▸ Task brief
Could you copy the records below exactly, leaving out any pictures they include?

>>>

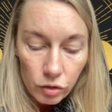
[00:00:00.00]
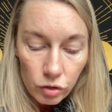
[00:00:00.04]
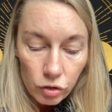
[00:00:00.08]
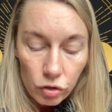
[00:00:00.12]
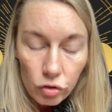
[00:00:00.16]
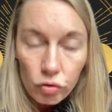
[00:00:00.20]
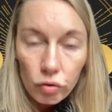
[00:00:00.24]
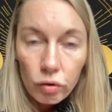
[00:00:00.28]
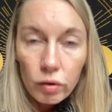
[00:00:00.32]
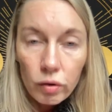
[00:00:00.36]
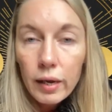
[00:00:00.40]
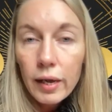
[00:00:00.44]

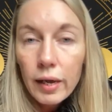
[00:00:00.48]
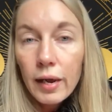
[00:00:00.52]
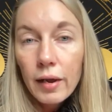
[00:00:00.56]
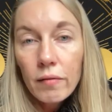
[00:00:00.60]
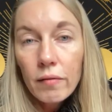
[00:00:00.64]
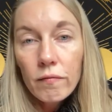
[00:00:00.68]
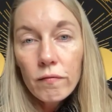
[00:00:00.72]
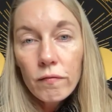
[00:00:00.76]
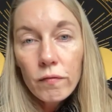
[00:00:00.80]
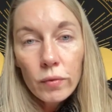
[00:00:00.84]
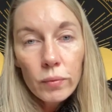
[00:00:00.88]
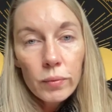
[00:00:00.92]
strongly
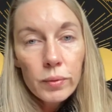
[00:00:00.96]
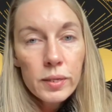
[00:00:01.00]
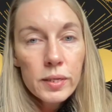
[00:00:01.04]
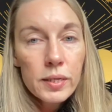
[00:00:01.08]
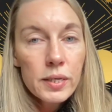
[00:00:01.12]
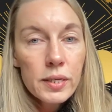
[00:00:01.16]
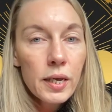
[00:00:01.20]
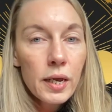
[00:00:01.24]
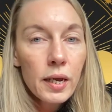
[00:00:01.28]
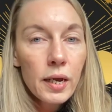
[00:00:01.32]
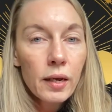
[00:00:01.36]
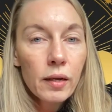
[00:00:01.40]

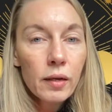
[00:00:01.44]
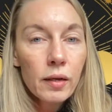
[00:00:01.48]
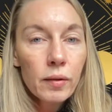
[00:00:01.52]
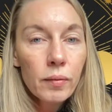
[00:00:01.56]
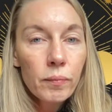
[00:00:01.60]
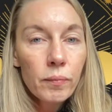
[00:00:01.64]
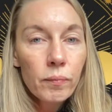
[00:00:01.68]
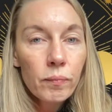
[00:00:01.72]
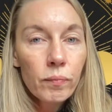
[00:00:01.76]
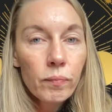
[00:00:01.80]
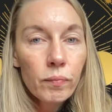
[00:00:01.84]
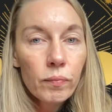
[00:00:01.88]
influencing
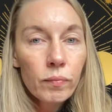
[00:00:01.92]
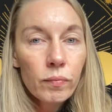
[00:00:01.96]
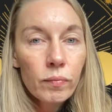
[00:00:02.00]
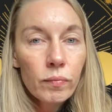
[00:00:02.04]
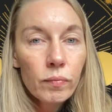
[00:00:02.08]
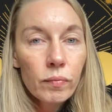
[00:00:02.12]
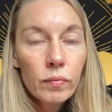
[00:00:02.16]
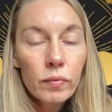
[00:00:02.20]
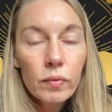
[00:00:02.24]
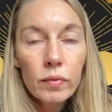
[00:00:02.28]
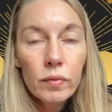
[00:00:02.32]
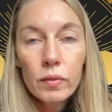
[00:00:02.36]

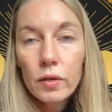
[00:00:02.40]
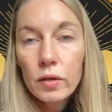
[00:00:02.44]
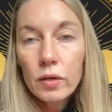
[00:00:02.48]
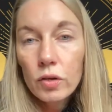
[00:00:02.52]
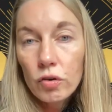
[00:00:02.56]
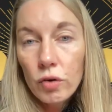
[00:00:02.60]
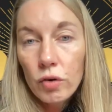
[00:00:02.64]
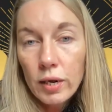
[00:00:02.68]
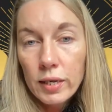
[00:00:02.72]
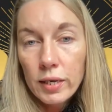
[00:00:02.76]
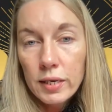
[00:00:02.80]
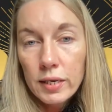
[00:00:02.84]
the
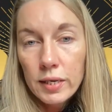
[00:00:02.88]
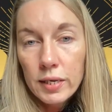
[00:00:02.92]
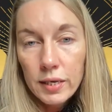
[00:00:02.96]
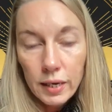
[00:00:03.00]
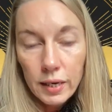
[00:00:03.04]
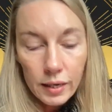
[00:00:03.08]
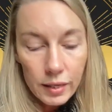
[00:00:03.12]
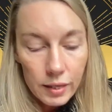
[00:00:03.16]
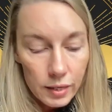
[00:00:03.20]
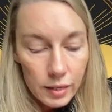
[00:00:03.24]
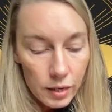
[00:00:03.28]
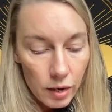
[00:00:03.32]

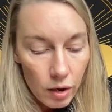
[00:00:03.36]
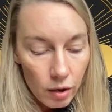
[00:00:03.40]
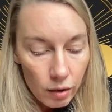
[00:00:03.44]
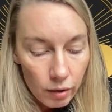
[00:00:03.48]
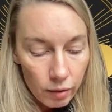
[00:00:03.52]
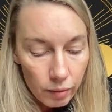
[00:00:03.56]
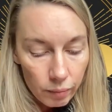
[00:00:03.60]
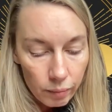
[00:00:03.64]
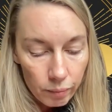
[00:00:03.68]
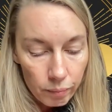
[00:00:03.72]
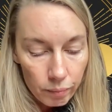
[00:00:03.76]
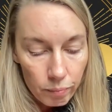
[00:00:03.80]
transiting
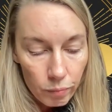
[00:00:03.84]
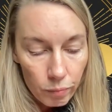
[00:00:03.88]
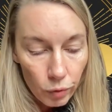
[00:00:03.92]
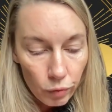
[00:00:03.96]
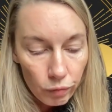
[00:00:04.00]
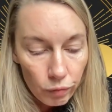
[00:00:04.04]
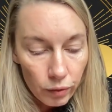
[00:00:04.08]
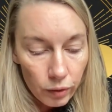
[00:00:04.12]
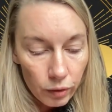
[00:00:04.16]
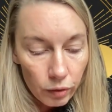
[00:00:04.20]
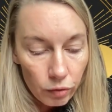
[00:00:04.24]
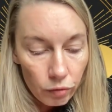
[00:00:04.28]
sun
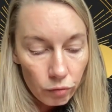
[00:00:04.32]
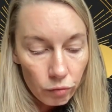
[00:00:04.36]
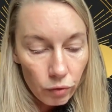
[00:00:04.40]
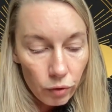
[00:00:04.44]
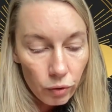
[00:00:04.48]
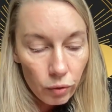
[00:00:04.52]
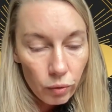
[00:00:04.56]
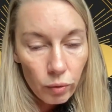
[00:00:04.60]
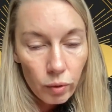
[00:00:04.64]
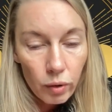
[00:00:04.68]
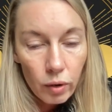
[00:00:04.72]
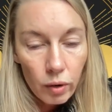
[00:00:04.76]
moving
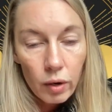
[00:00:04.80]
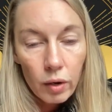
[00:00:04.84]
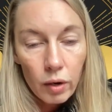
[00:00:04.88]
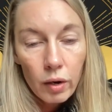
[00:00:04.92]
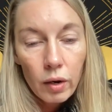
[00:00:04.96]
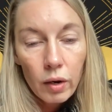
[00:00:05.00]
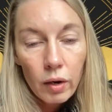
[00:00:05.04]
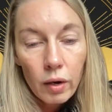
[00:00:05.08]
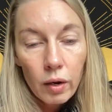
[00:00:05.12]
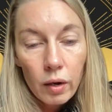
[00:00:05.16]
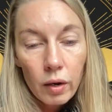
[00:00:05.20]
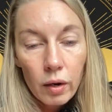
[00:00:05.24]
through
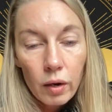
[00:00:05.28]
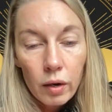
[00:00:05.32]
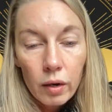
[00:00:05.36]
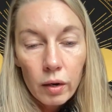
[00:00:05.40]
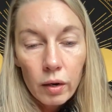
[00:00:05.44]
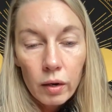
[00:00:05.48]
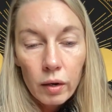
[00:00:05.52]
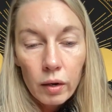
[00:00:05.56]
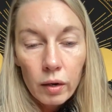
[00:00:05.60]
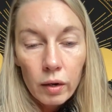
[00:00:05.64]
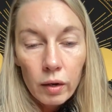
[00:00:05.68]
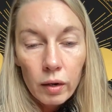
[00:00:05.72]

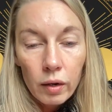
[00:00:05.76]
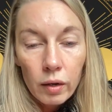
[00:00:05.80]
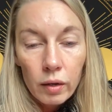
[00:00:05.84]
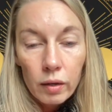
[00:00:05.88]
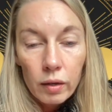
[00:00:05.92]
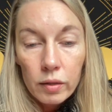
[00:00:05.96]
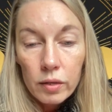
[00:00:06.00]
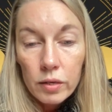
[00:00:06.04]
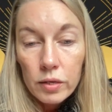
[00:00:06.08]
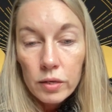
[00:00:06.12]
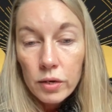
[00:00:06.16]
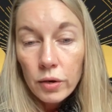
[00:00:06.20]

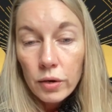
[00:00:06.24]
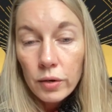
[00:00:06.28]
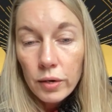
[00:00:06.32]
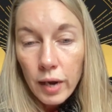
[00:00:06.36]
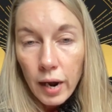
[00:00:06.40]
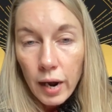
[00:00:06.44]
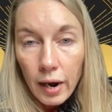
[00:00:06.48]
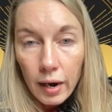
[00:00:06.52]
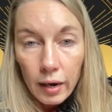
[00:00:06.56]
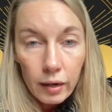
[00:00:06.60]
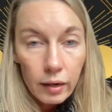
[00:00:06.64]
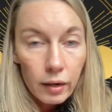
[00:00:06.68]
the
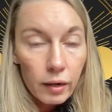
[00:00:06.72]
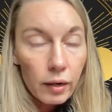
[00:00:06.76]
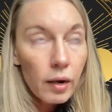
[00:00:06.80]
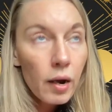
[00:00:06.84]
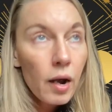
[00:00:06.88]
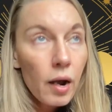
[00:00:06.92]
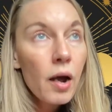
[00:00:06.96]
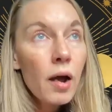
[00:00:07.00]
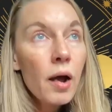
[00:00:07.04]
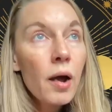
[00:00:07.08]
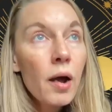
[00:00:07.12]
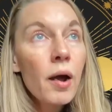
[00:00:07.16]
zodiac
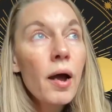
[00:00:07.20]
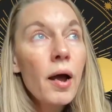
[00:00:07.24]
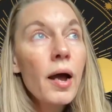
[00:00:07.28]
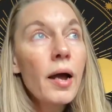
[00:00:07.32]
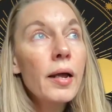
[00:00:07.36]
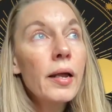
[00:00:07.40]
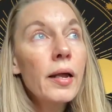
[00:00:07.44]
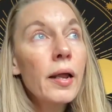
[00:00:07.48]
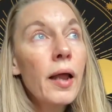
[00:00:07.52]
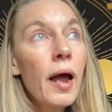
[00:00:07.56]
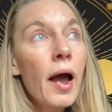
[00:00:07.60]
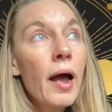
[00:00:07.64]

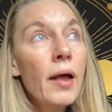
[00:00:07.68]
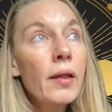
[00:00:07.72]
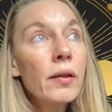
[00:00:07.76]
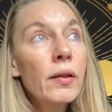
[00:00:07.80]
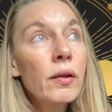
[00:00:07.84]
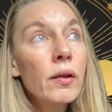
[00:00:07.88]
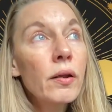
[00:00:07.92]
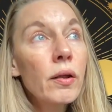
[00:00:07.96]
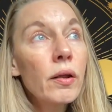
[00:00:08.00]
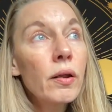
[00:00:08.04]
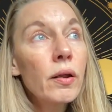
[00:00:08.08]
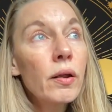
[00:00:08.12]

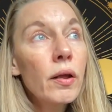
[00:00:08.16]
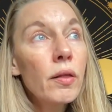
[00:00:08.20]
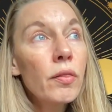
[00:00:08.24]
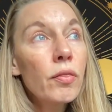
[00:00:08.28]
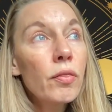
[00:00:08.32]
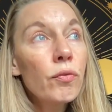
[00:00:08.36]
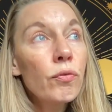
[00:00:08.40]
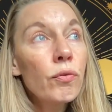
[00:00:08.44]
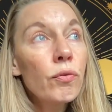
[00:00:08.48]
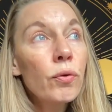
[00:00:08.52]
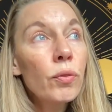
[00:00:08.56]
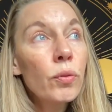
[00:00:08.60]
and
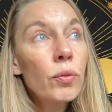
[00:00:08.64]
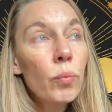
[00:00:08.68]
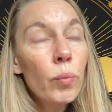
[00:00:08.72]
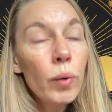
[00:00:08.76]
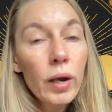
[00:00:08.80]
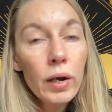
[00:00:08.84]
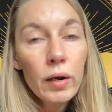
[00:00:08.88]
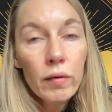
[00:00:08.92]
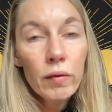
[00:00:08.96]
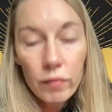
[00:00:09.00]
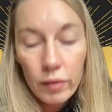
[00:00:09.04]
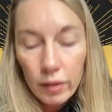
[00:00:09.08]
through the
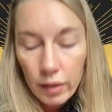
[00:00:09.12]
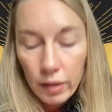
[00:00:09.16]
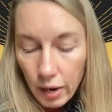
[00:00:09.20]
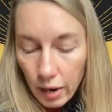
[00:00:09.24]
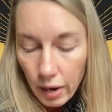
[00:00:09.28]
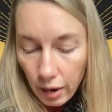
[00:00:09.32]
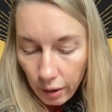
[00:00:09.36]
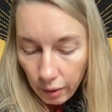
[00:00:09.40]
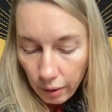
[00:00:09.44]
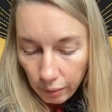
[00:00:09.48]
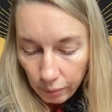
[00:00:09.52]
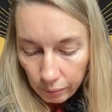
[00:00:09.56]
wheel of the
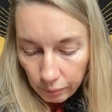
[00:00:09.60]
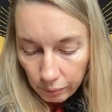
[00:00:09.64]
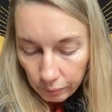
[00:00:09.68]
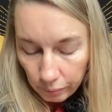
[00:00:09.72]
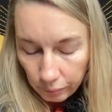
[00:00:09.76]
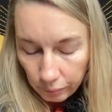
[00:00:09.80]
year,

<<<

▸ Reply
[00:00:00.00]
[00:00:00.04]
[00:00:00.08]
[00:00:00.12]
[00:00:00.16]
[00:00:00.20]
[00:00:00.24]
[00:00:00.28]
[00:00:00.32]
[00:00:00.36]
[00:00:00.40]
[00:00:00.44]

[00:00:00.48]
[00:00:00.52]
[00:00:00.56]
[00:00:00.60]
[00:00:00.64]
[00:00:00.68]
[00:00:00.72]
[00:00:00.76]
[00:00:00.80]
[00:00:00.84]
[00:00:00.88]
[00:00:00.92]
strongly
[00:00:00.96]
[00:00:01.00]
[00:00:01.04]
[00:00:01.08]
[00:00:01.12]
[00:00:01.16]
[00:00:01.20]
[00:00:01.24]
[00:00:01.28]
[00:00:01.32]
[00:00:01.36]
[00:00:01.40]

[00:00:01.44]
[00:00:01.48]
[00:00:01.52]
[00:00:01.56]
[00:00:01.60]
[00:00:01.64]
[00:00:01.68]
[00:00:01.72]
[00:00:01.76]
[00:00:01.80]
[00:00:01.84]
[00:00:01.88]
influencing
[00:00:01.92]
[00:00:01.96]
[00:00:02.00]
[00:00:02.04]
[00:00:02.08]
[00:00:02.12]
[00:00:02.16]
[00:00:02.20]
[00:00:02.24]
[00:00:02.28]
[00:00:02.32]
[00:00:02.36]

[00:00:02.40]
[00:00:02.44]
[00:00:02.48]
[00:00:02.52]
[00:00:02.56]
[00:00:02.60]
[00:00:02.64]
[00:00:02.68]
[00:00:02.72]
[00:00:02.76]
[00:00:02.80]
[00:00:02.84]
the
[00:00:02.88]
[00:00:02.92]
[00:00:02.96]
[00:00:03.00]
[00:00:03.04]
[00:00:03.08]
[00:00:03.12]
[00:00:03.16]
[00:00:03.20]
[00:00:03.24]
[00:00:03.28]
[00:00:03.32]

[00:00:03.36]
[00:00:03.40]
[00:00:03.44]
[00:00:03.48]
[00:00:03.52]
[00:00:03.56]
[00:00:03.60]
[00:00:03.64]
[00:00:03.68]
[00:00:03.72]
[00:00:03.76]
[00:00:03.80]
transiting
[00:00:03.84]
[00:00:03.88]
[00:00:03.92]
[00:00:03.96]
[00:00:04.00]
[00:00:04.04]
[00:00:04.08]
[00:00:04.12]
[00:00:04.16]
[00:00:04.20]
[00:00:04.24]
[00:00:04.28]
sun
[00:00:04.32]
[00:00:04.36]
[00:00:04.40]
[00:00:04.44]
[00:00:04.48]
[00:00:04.52]
[00:00:04.56]
[00:00:04.60]
[00:00:04.64]
[00:00:04.68]
[00:00:04.72]
[00:00:04.76]
moving
[00:00:04.80]
[00:00:04.84]
[00:00:04.88]
[00:00:04.92]
[00:00:04.96]
[00:00:05.00]
[00:00:05.04]
[00:00:05.08]
[00:00:05.12]
[00:00:05.16]
[00:00:05.20]
[00:00:05.24]
through
[00:00:05.28]
[00:00:05.32]
[00:00:05.36]
[00:00:05.40]
[00:00:05.44]
[00:00:05.48]
[00:00:05.52]
[00:00:05.56]
[00:00:05.60]
[00:00:05.64]
[00:00:05.68]
[00:00:05.72]

[00:00:05.76]
[00:00:05.80]
[00:00:05.84]
[00:00:05.88]
[00:00:05.92]
[00:00:05.96]
[00:00:06.00]
[00:00:06.04]
[00:00:06.08]
[00:00:06.12]
[00:00:06.16]
[00:00:06.20]

[00:00:06.24]
[00:00:06.28]
[00:00:06.32]
[00:00:06.36]
[00:00:06.40]
[00:00:06.44]
[00:00:06.48]
[00:00:06.52]
[00:00:06.56]
[00:00:06.60]
[00:00:06.64]
[00:00:06.68]
the
[00:00:06.72]
[00:00:06.76]
[00:00:06.80]
[00:00:06.84]
[00:00:06.88]
[00:00:06.92]
[00:00:06.96]
[00:00:07.00]
[00:00:07.04]
[00:00:07.08]
[00:00:07.12]
[00:00:07.16]
zodiac
[00:00:07.20]
[00:00:07.24]
[00:00:07.28]
[00:00:07.32]
[00:00:07.36]
[00:00:07.40]
[00:00:07.44]
[00:00:07.48]
[00:00:07.52]
[00:00:07.56]
[00:00:07.60]
[00:00:07.64]

[00:00:07.68]
[00:00:07.72]
[00:00:07.76]
[00:00:07.80]
[00:00:07.84]
[00:00:07.88]
[00:00:07.92]
[00:00:07.96]
[00:00:08.00]
[00:00:08.04]
[00:00:08.08]
[00:00:08.12]

[00:00:08.16]
[00:00:08.20]
[00:00:08.24]
[00:00:08.28]
[00:00:08.32]
[00:00:08.36]
[00:00:08.40]
[00:00:08.44]
[00:00:08.48]
[00:00:08.52]
[00:00:08.56]
[00:00:08.60]
and
[00:00:08.64]
[00:00:08.68]
[00:00:08.72]
[00:00:08.76]
[00:00:08.80]
[00:00:08.84]
[00:00:08.88]
[00:00:08.92]
[00:00:08.96]
[00:00:09.00]
[00:00:09.04]
[00:00:09.08]
through the
[00:00:09.12]
[00:00:09.16]
[00:00:09.20]
[00:00:09.24]
[00:00:09.28]
[00:00:09.32]
[00:00:09.36]
[00:00:09.40]
[00:00:09.44]
[00:00:09.48]
[00:00:09.52]
[00:00:09.56]
wheel of the
[00:00:09.60]
[00:00:09.64]
[00:00:09.68]
[00:00:09.72]
[00:00:09.76]
[00:00:09.80]
year,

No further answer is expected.